Segment Start: Available records

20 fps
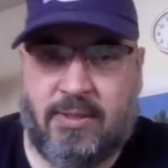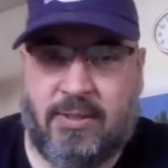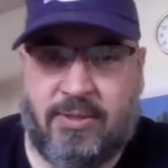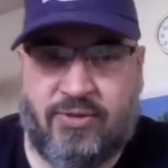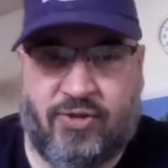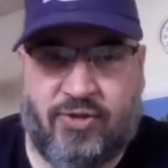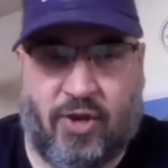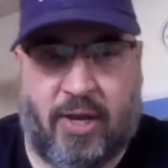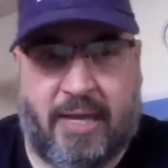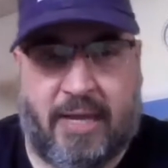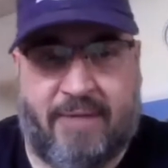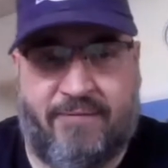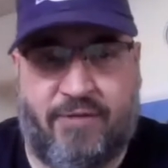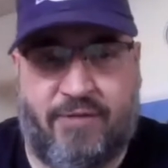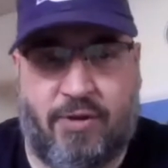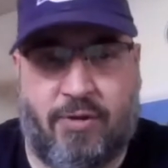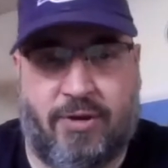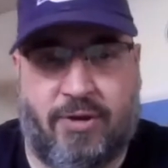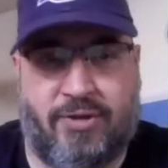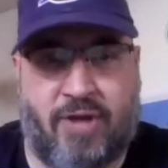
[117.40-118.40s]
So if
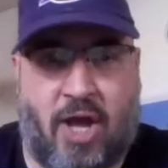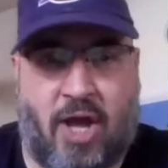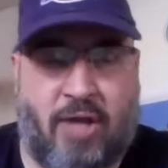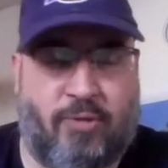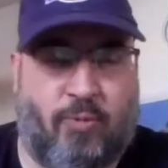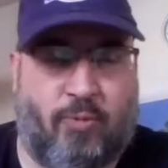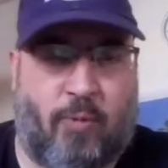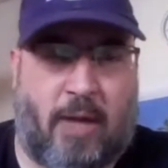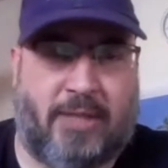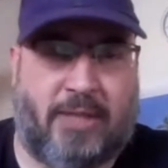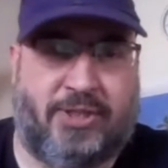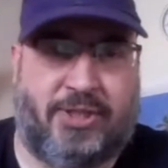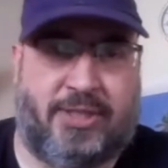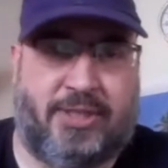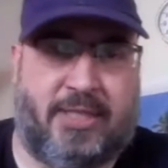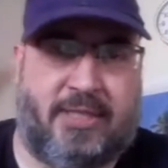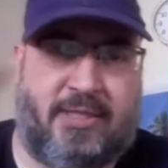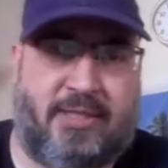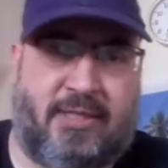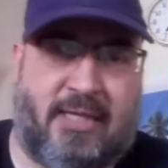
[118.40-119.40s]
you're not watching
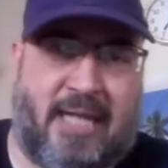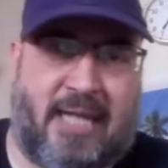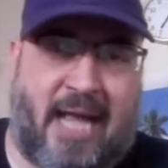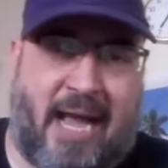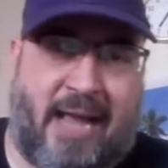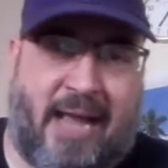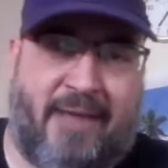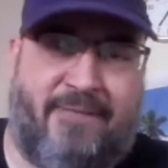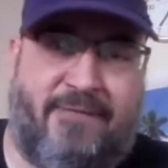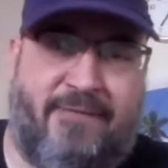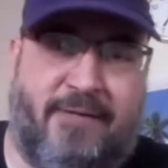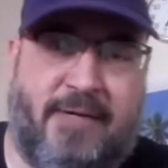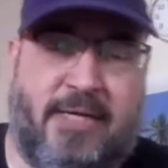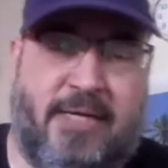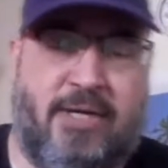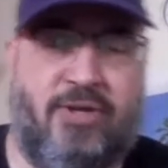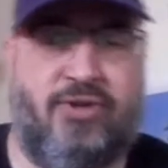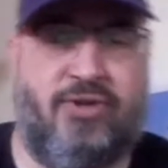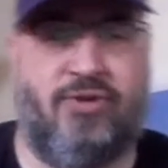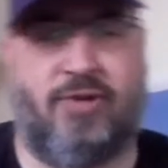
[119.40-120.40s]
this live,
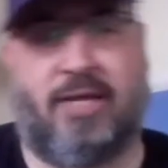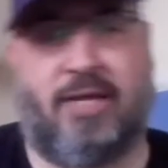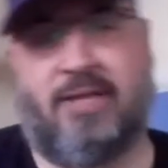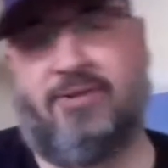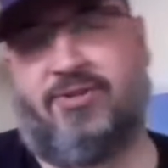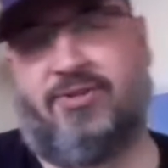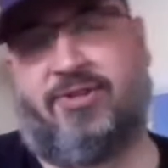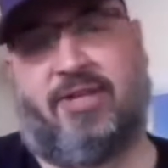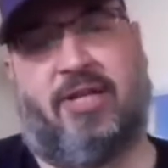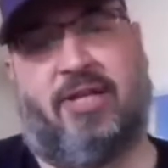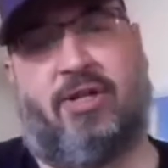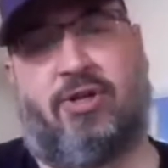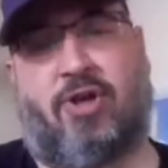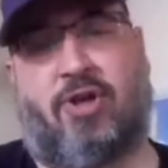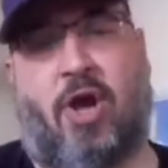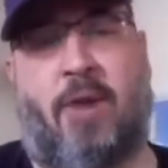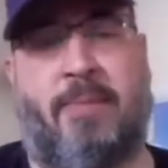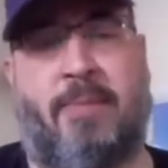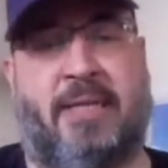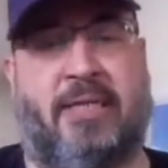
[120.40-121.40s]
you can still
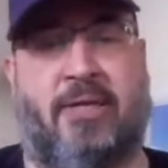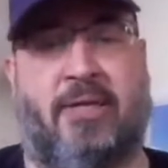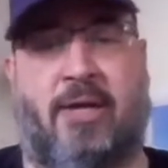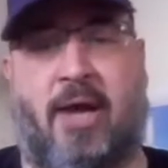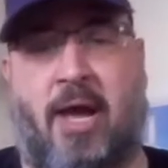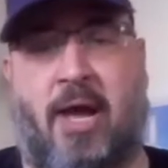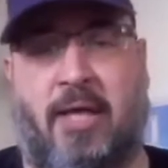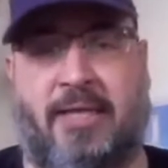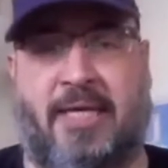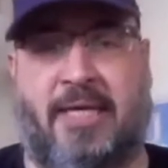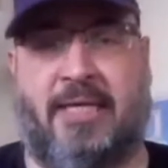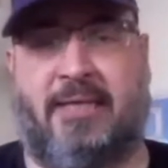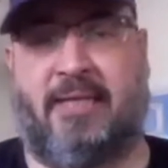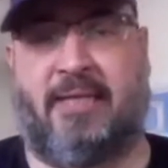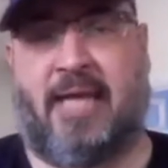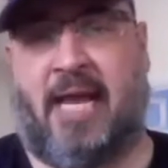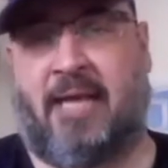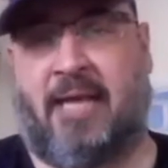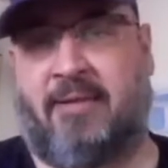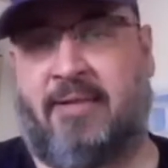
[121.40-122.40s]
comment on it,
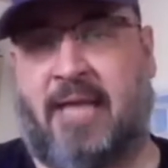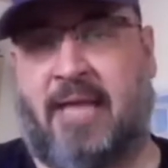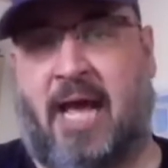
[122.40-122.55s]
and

Segment End: Available records
Segment Start: Available records

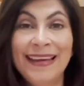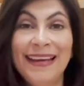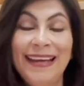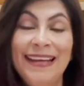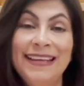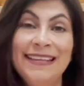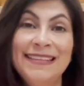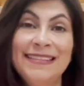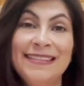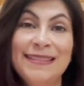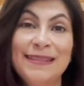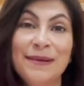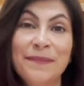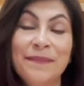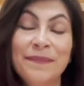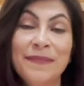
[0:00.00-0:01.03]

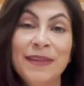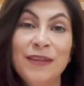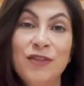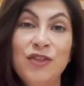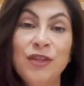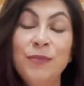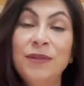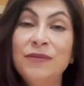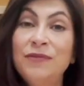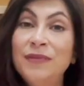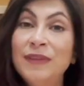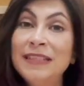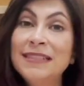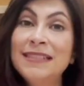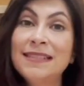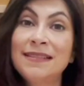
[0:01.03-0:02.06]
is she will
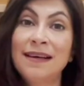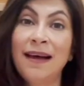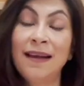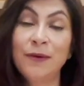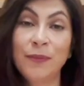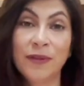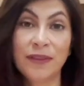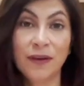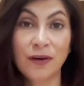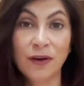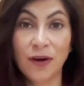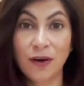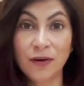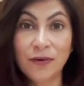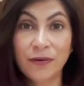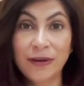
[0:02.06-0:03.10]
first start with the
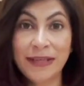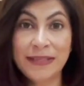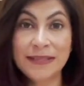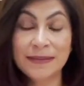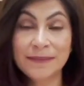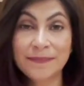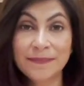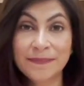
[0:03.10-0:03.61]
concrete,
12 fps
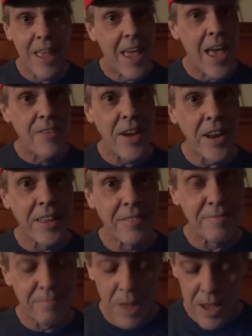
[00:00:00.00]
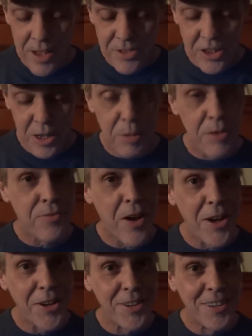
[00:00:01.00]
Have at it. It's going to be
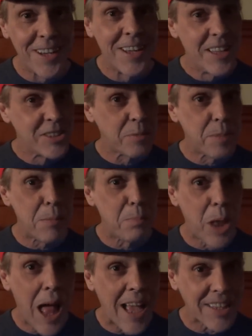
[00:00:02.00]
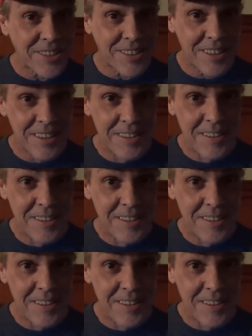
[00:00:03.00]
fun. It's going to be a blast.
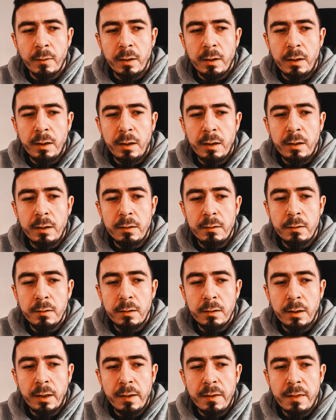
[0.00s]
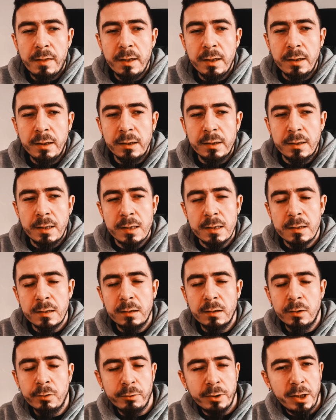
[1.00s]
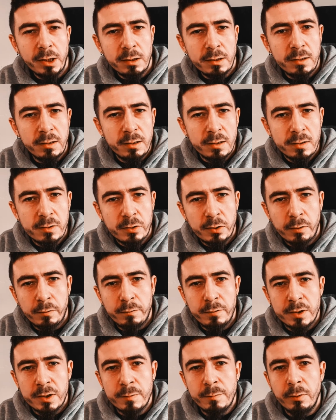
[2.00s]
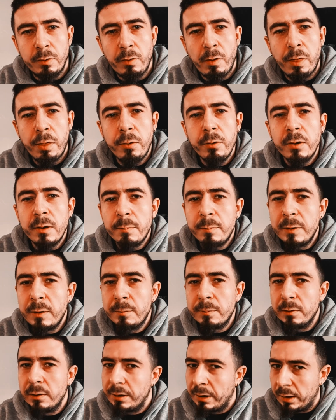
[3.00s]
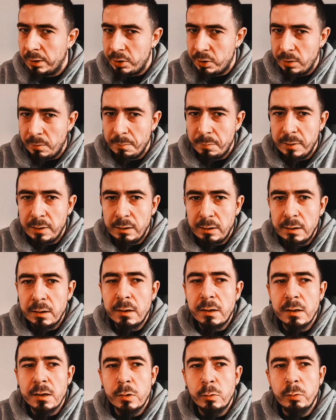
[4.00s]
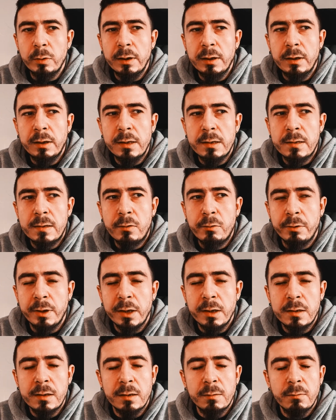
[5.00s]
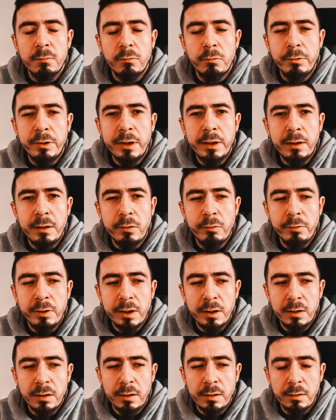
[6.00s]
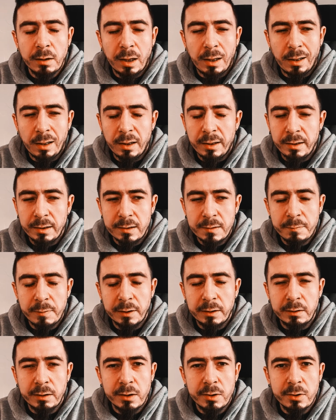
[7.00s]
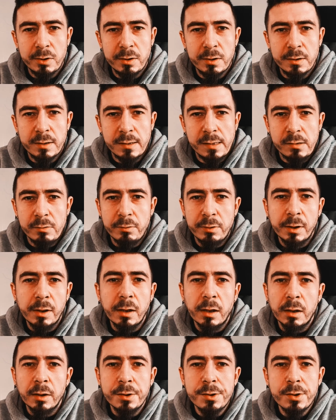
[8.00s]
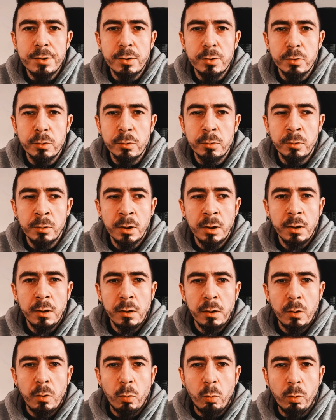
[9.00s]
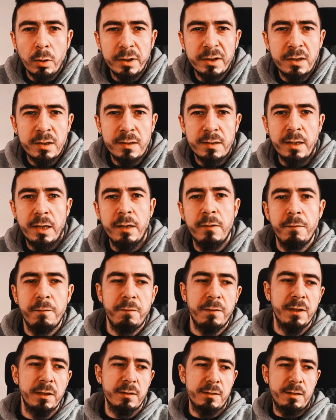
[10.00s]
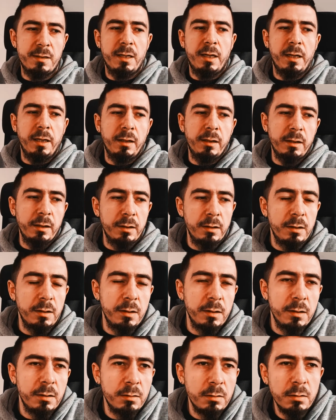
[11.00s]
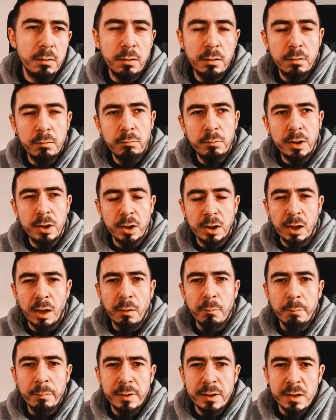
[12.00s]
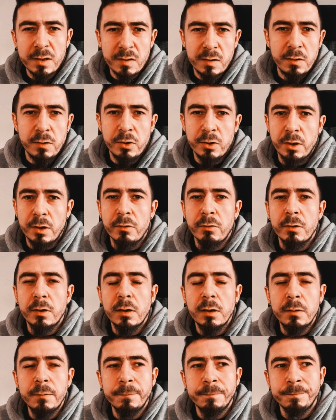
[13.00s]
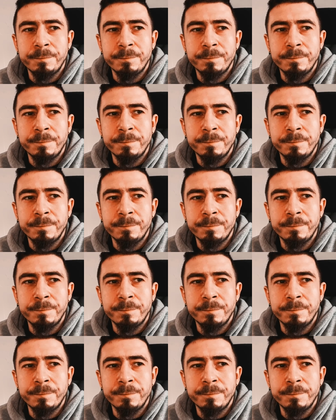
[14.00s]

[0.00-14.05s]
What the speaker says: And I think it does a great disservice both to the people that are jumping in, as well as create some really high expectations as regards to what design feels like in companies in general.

Segment End: Available records

● What to produce
Copy word for word only the lines above from the one with "[0:03.10-0:03.61]" through the one with "What the speaker". Leave pictures out.

● Answer for the task
[0:03.10-0:03.61]
concrete,
12 fps
[00:00:00.00]
[00:00:01.00]
Have at it. It's going to be
[00:00:02.00]
[00:00:03.00]
fun. It's going to be a blast.
[0.00s]
[1.00s]
[2.00s]
[3.00s]
[4.00s]
[5.00s]
[6.00s]
[7.00s]
[8.00s]
[9.00s]
[10.00s]
[11.00s]
[12.00s]
[13.00s]
[14.00s]

[0.00-14.05s]
What the speaker says: And I think it does a great disservice both to the people that are jumping in, as well as create some really high expectations as regards to what design feels like in companies in general.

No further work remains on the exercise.